* _Exercise brief_
Make an exact copy of the entries, and keep any pictures out of it.

* _Dataset content_
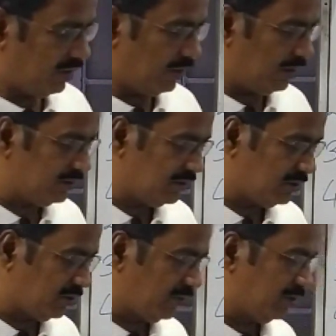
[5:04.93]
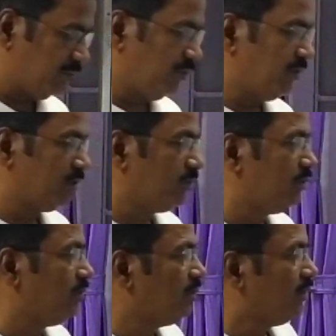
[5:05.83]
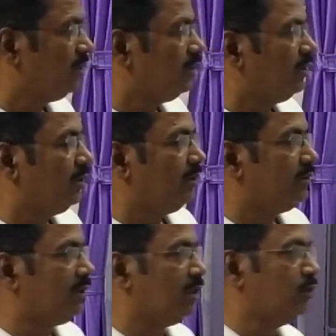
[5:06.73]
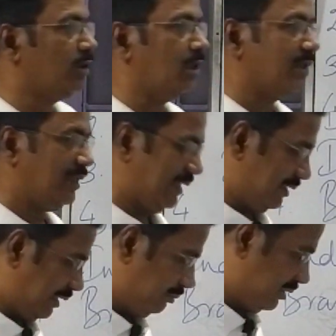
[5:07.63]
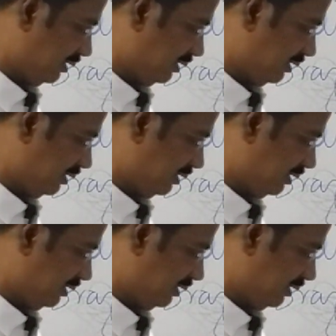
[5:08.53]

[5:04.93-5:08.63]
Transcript: All these rivers move into, they do not empty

* _Exercise solution_
[5:04.93]
[5:05.83]
[5:06.73]
[5:07.63]
[5:08.53]

[5:04.93-5:08.63]
Transcript: All these rivers move into, they do not empty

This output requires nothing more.